It is often said that a healthy gut leads to a healthy life. However, if you lead a busy lifestyle, you may not feel as if you have total control over what you eat. Often, when we are occupied with work or other commitments, we neglect our dietary requirements and find solace in that scrumptious slice of pizza overloaded with cheese, or a big plate of fried fish and chips with extra sauce on the side. This may get the juices flowing, but the gut health goes for a toss.
Our gut health is important, as 80% of our immune response relies on the gut. Although it may be impossible to imagine, there are approximately 40 trillion bacteria living in our body, which collectively form a gut microbiome. The gut microbiome is responsible for proper digestion of food and also keeps our immune system strong. However, you should note that gut health is not only dependent on the microbiome or the food consumed, but hygiene habits, stress levels and sleep quality also play a key role.
What are signs of poor gut health?
Poor gut health can be easily identified by observing bowel movements. Though an irregular bowel movement does not always indicate presence of disease, it is often a sign that something is not right. Other than bowel movements, here are some other signs of a poor gut health:
- Rectal bleeding
- Abnormal weight loss
- Chronic upset stomach
- Chronic constipation
- Pain in bowel movements
If you are experiencing any of these symptoms, you should seek the advice of a medical professional as soon as possible.
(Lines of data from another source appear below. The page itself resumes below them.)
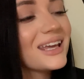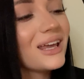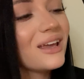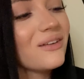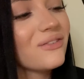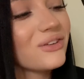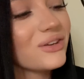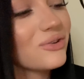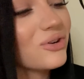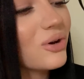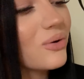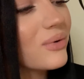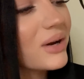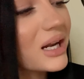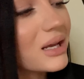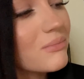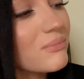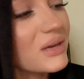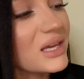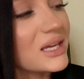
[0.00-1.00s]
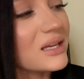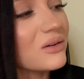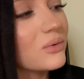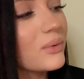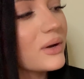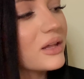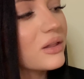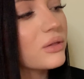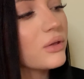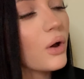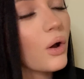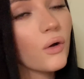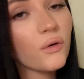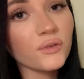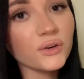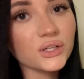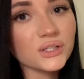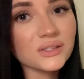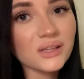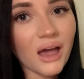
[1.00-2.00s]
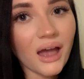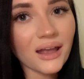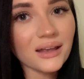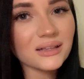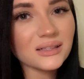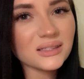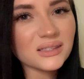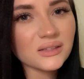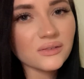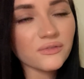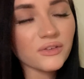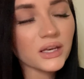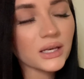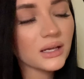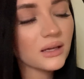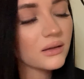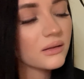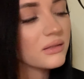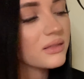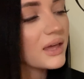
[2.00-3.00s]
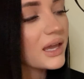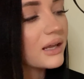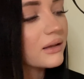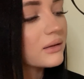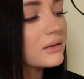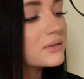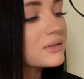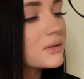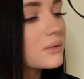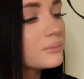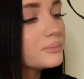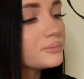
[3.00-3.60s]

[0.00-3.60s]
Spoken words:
if you know what I mean, with with oversized fitting things.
So, how do I improve my gut health?
The maintenance of gut health may seem like a daunting task, but in practice, it is not that complicated. A simple balanced diet can make vast improvements. Coupled with an active lifestyle, this can do wonders for your gut. Here are five tips to help you make gut health a priority:
1. Consume a balanced diet
A balanced diet is one which has an equal balance of all the nutrients needed by the body in order to function normally. Replacing processed sugars and high fat food items with fruits, vegetables and grains can make a significant difference. Consulting a dietician to identify hidden food intolerances is also a good way to prevent inflammation in the gut, which can help relieve symptoms such as the ones listed above.
2. Exercise regularly
Exercising regularly helps us stay in shape and burns off the excess fat in your body. Studies have also shown that exercising regularly improves the gut microbial composition, promoting the production of more ‘good’ bacteria in the body. This helps in optimised functioning of the gut. Exercise also helps in boosting overall wellness by improving digestion, which results in better detoxification of toxins from the food consumed.
3. Lower stress levels
It may not always be easy to manage stress levels, but it is important for both your mental and physical wellbeing. While we may not intend to become stressed in our day-to-day lives, multiple external factors can influence our moods and thoughts, resulting in high stress levels. Research shows that high stress levels significantly interfere with gut health, resulting in leaky gut syndrome. However, you can take proactive steps to remain calm in stressful situations. Completing small errands in good time, asking others for help, practising meditation and learning self-soothing techniques can help in lowering stress levels.
4. Improve sleep hygiene
Quality sleep is underrated, but it can do wonders for your gut health. Uninterrupted sleep gives our body the rest it requires and improves the rate of gastric emptying. Moreover, melatonin (the ‘sleep hormone’ produced naturally within the body) helps with gastrointestinal mobility, which prevents GERD (Gastroesophageal Reflux Disease).
5. Stay hydrated
Hydration is one of the key aspects involved in improving gut health. Studies show that people who drink enough water throughout their day were found to have less infectious bacteria in their gut. The study also showed that drinking water is an important factor in ‘shaping’ the gut microbiome, which can be crucial for our immune health.
Bonus tip
The consumption of foods rich in polyphenols and probiotics, which are known to be your gut’s best friends, may have great health advantages. Items like cocoa, green tea, almonds, blueberries, curd can be beneficial for your gut due to their antioxidant and bacteria balancing potential. However, if you suffer from a weak immune system or have any food intolerances, it is imperative that you consult a doctor before altering your diet.